- [What you will do]: Using the records below, write out only the lines from the line containing "Silent video, 25 frames per second." up to and including the line containing "[00:09:40.93 to 00:09:41.93]", exactly, with no pictures.

(Dataset excerpts)
/---
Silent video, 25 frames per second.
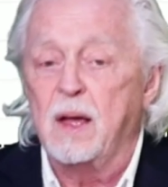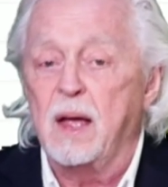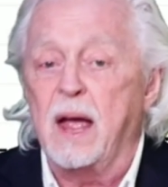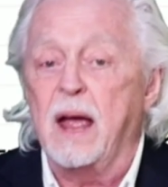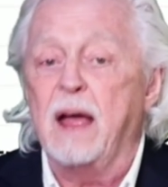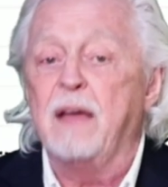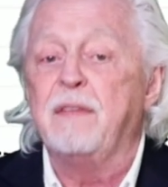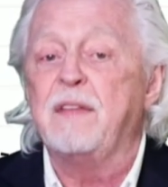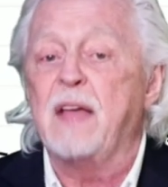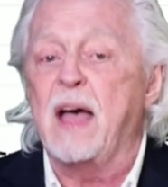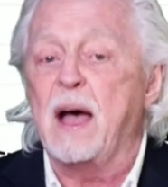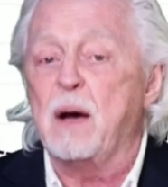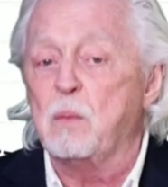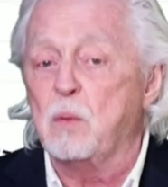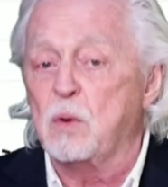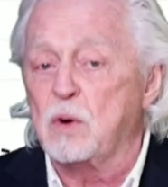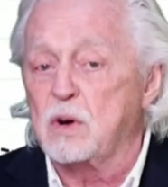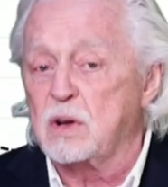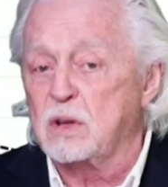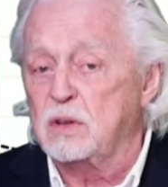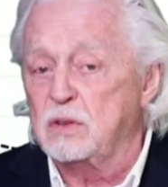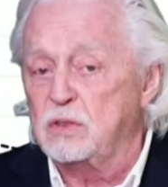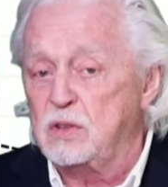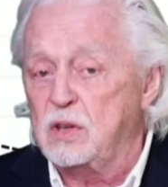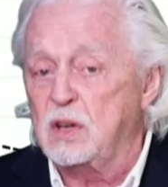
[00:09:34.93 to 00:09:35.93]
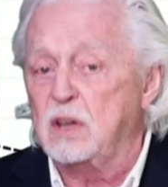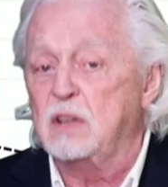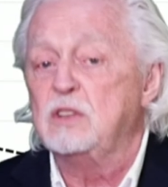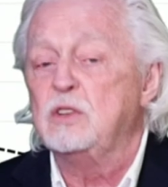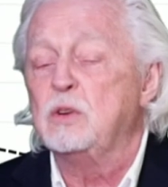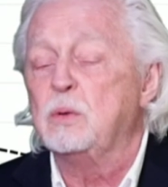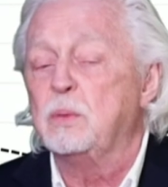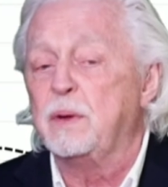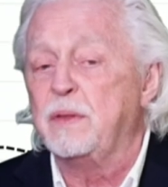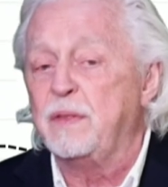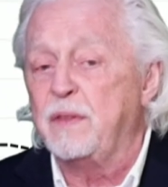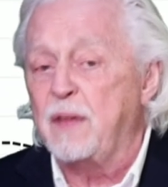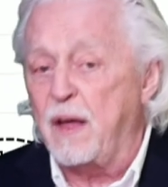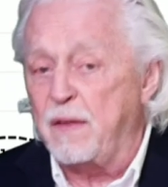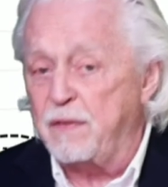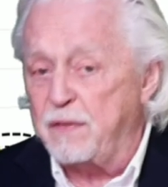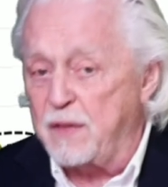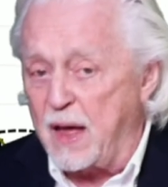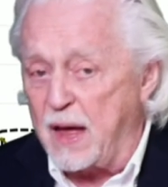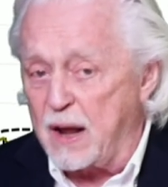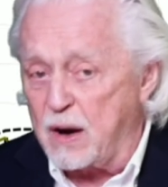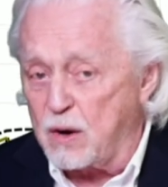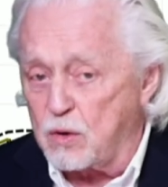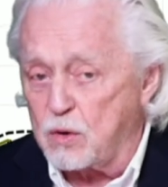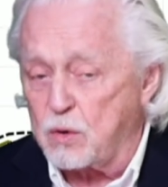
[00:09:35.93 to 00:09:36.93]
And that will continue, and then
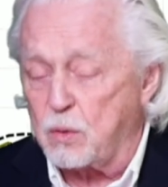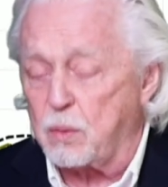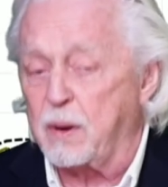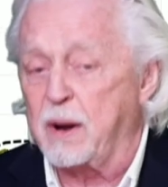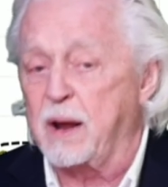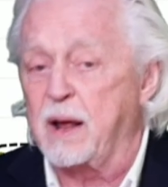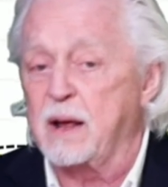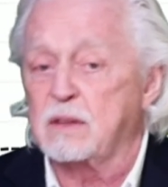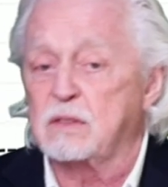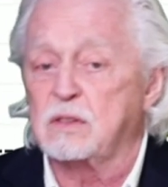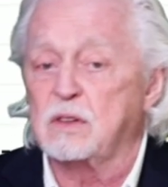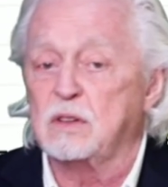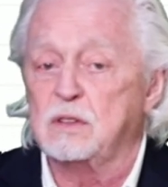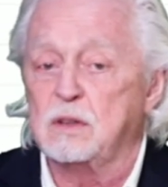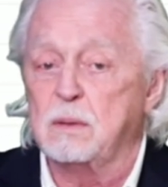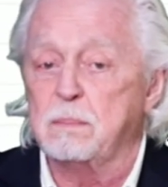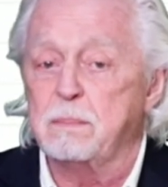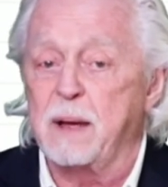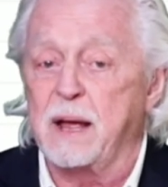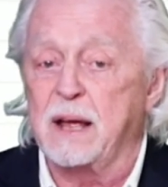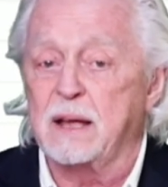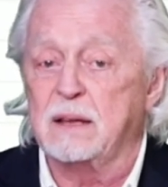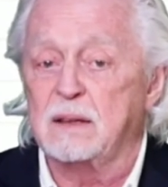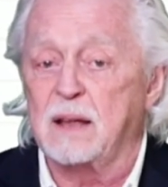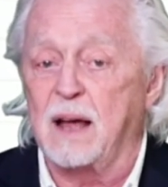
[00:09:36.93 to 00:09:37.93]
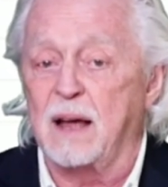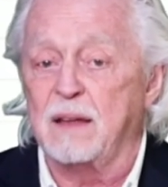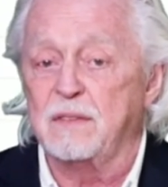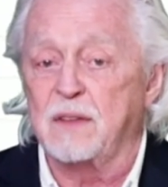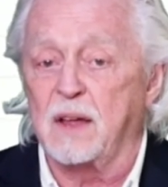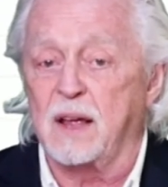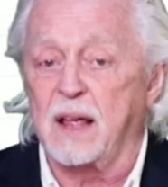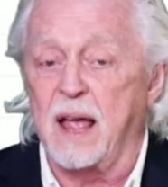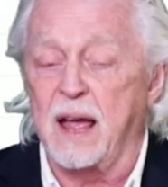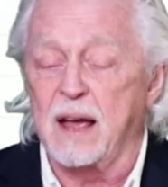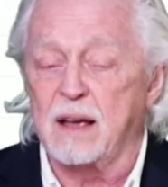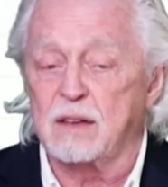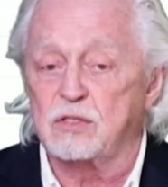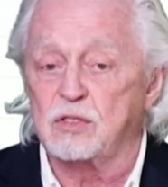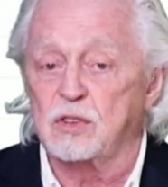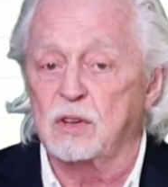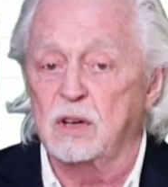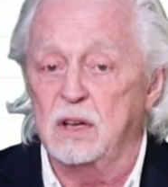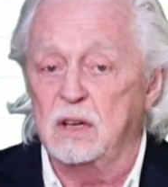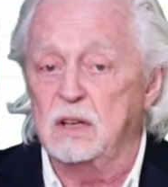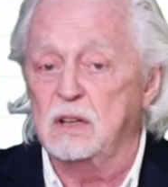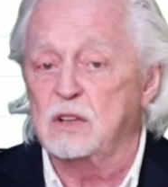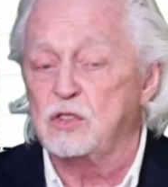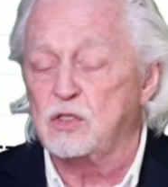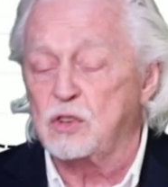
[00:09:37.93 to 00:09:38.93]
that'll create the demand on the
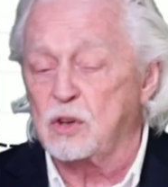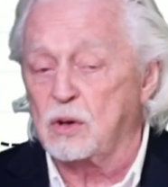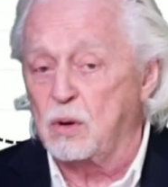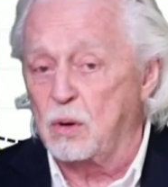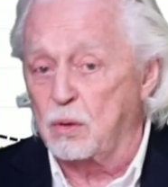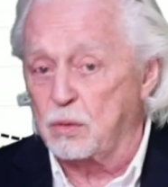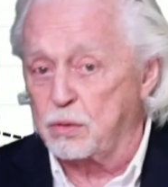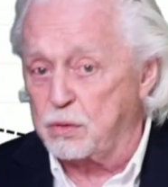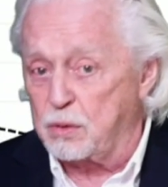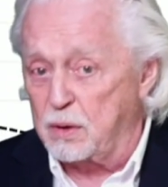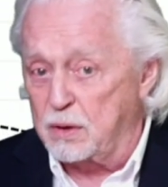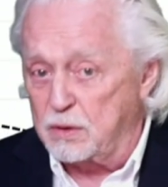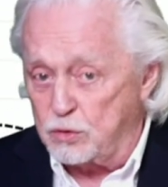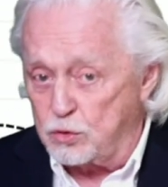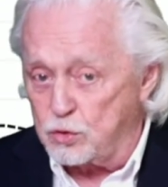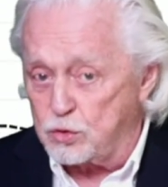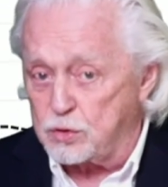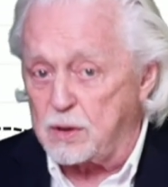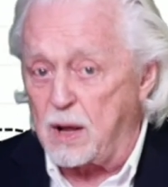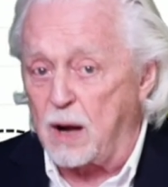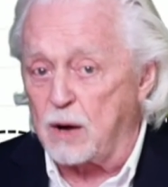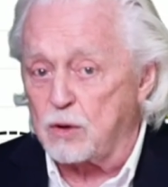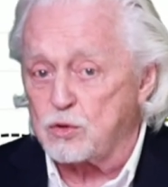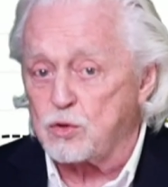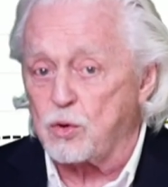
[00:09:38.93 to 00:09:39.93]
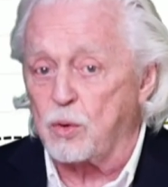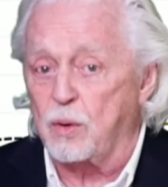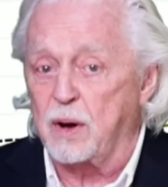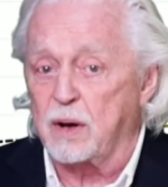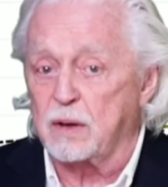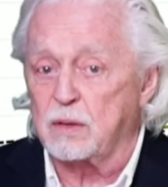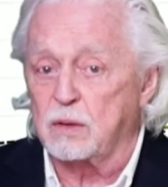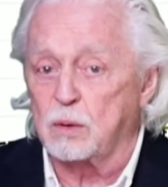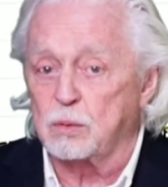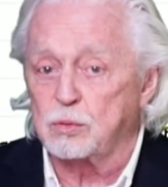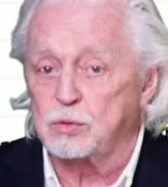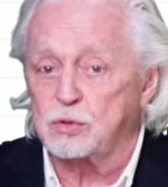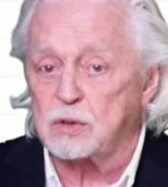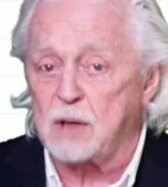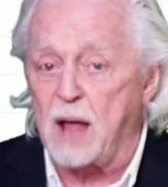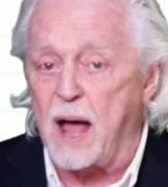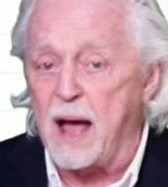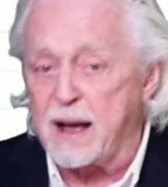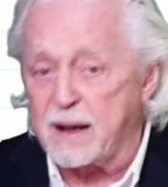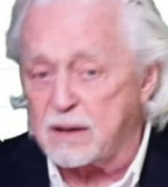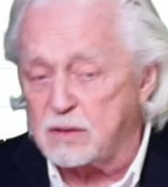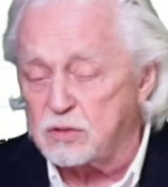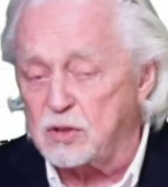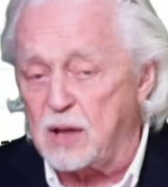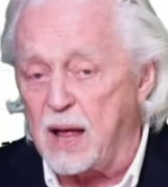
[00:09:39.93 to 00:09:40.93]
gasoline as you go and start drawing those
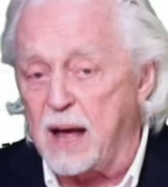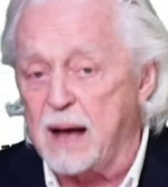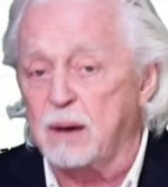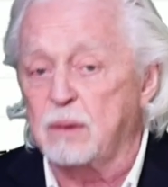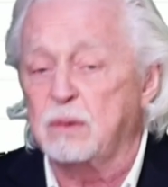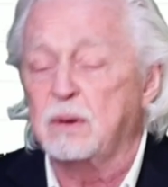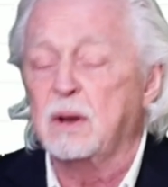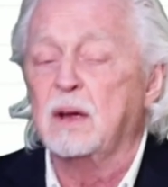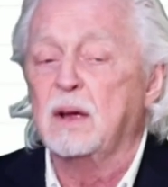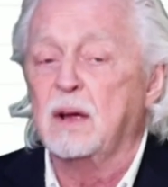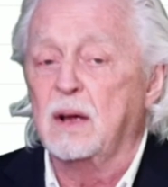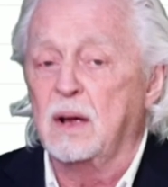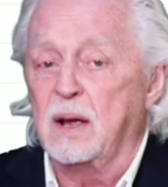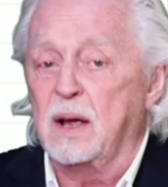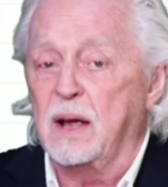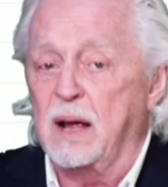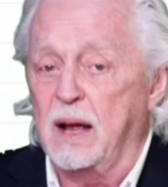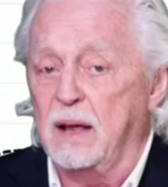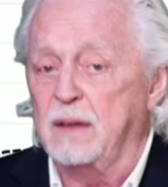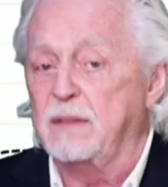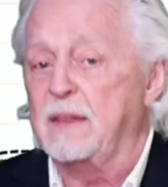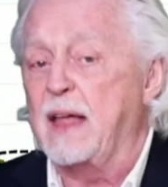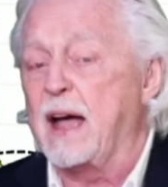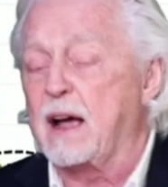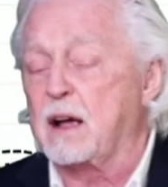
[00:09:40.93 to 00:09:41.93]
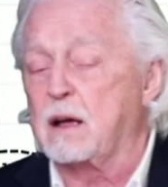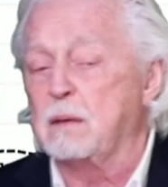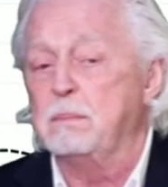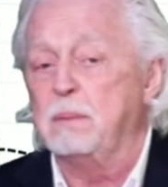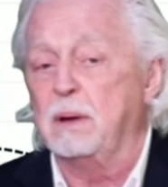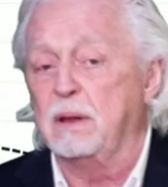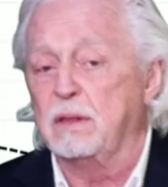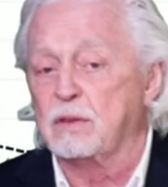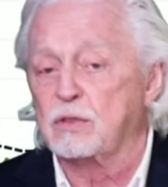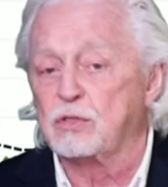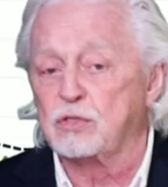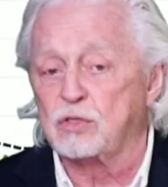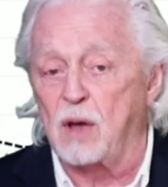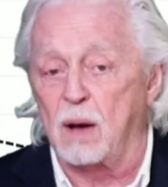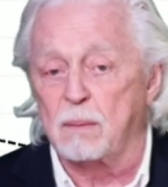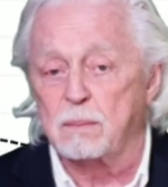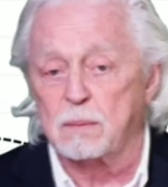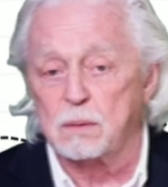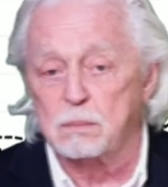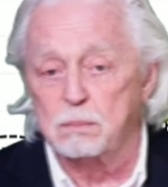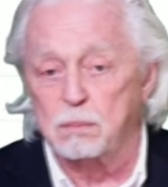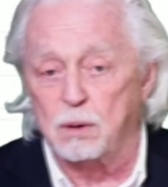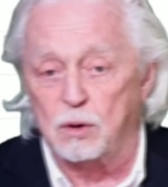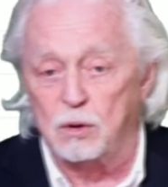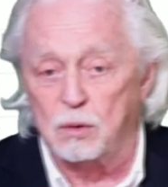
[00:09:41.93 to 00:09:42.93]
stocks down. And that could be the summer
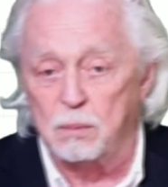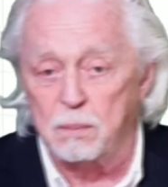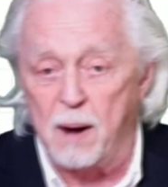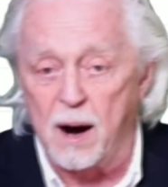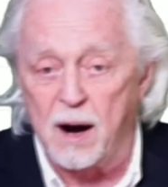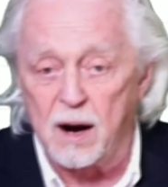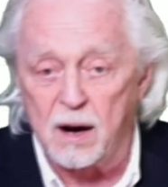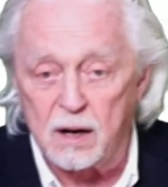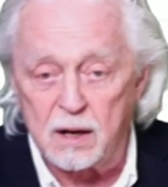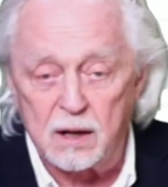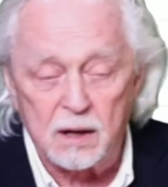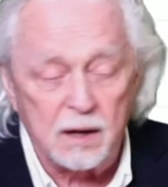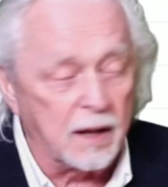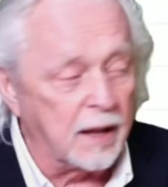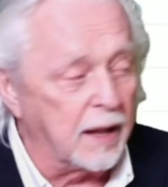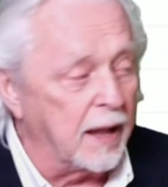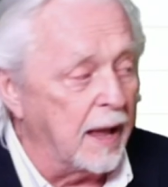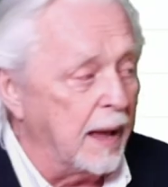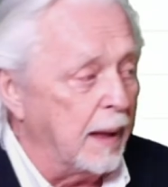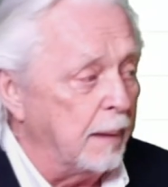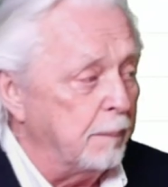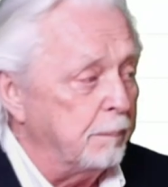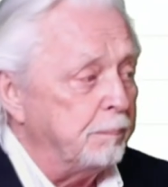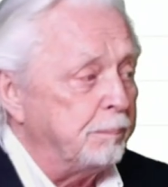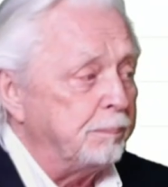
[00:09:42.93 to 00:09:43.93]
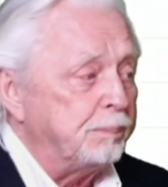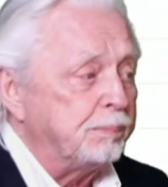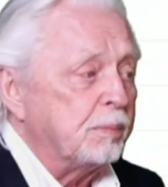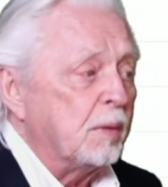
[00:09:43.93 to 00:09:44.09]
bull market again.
\---
/---
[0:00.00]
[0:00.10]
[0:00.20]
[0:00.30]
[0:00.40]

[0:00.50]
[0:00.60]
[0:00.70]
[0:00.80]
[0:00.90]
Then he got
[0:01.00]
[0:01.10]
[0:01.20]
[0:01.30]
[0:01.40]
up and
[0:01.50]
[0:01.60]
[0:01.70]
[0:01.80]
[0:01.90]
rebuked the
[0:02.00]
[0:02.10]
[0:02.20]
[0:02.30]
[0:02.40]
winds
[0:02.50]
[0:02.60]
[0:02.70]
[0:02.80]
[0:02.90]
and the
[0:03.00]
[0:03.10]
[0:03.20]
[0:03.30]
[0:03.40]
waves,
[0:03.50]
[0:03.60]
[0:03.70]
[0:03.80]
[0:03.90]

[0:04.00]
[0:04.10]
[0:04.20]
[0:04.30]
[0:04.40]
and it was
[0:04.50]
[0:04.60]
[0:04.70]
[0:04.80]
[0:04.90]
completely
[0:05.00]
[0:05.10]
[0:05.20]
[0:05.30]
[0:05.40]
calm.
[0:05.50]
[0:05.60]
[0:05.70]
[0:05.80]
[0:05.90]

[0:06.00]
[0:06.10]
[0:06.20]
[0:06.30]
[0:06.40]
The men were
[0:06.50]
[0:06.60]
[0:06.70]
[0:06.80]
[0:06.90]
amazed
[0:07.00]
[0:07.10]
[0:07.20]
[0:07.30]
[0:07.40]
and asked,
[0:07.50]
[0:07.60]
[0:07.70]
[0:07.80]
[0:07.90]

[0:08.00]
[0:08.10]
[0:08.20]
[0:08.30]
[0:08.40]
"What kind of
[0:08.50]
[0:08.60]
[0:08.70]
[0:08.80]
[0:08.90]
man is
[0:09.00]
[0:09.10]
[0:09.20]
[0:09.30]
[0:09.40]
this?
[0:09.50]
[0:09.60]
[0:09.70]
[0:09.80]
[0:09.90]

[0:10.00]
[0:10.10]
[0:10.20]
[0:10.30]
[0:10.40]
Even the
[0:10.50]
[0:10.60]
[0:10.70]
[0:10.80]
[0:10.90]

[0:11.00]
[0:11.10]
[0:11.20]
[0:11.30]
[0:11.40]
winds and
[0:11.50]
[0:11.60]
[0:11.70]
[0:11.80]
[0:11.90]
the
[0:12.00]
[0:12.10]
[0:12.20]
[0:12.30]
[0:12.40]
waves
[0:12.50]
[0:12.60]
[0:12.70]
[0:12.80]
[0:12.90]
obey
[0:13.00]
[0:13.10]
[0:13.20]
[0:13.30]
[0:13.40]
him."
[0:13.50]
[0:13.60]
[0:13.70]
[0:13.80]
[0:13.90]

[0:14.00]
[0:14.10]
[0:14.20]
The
\---
/---
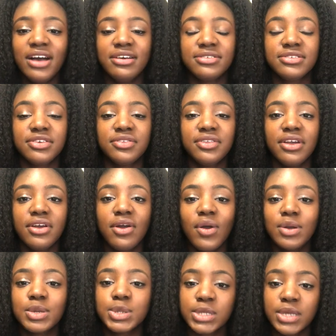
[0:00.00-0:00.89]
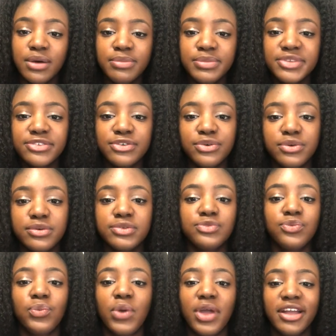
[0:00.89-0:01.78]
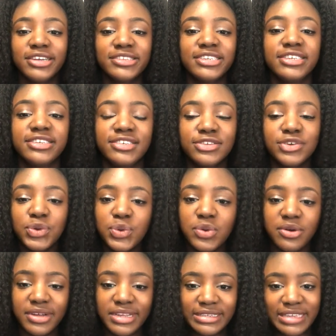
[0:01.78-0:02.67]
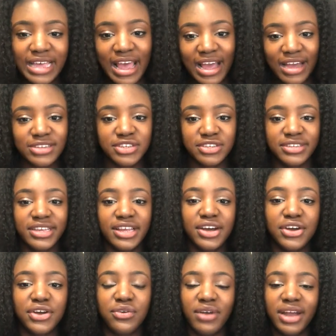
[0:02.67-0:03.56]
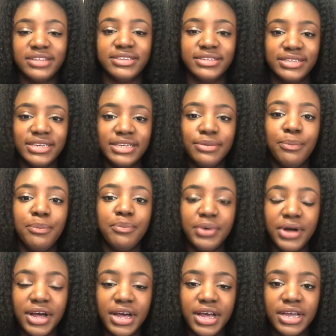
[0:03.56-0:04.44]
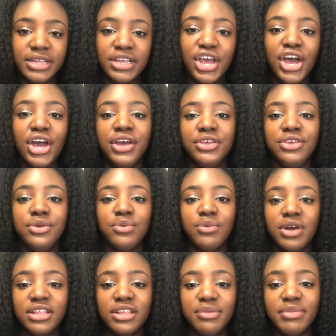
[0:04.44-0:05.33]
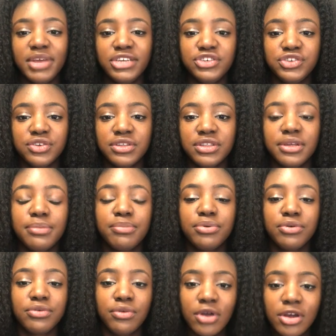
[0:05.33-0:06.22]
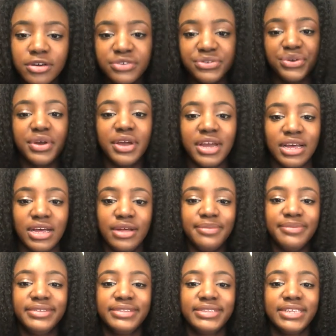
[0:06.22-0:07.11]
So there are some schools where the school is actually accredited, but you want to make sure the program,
\---
- [Your response]:
Silent video, 25 frames per second.
[00:09:34.93 to 00:09:35.93]
[00:09:35.93 to 00:09:36.93]
And that will continue, and then
[00:09:36.93 to 00:09:37.93]
[00:09:37.93 to 00:09:38.93]
that'll create the demand on the
[00:09:38.93 to 00:09:39.93]
[00:09:39.93 to 00:09:40.93]
gasoline as you go and start drawing those
[00:09:40.93 to 00:09:41.93]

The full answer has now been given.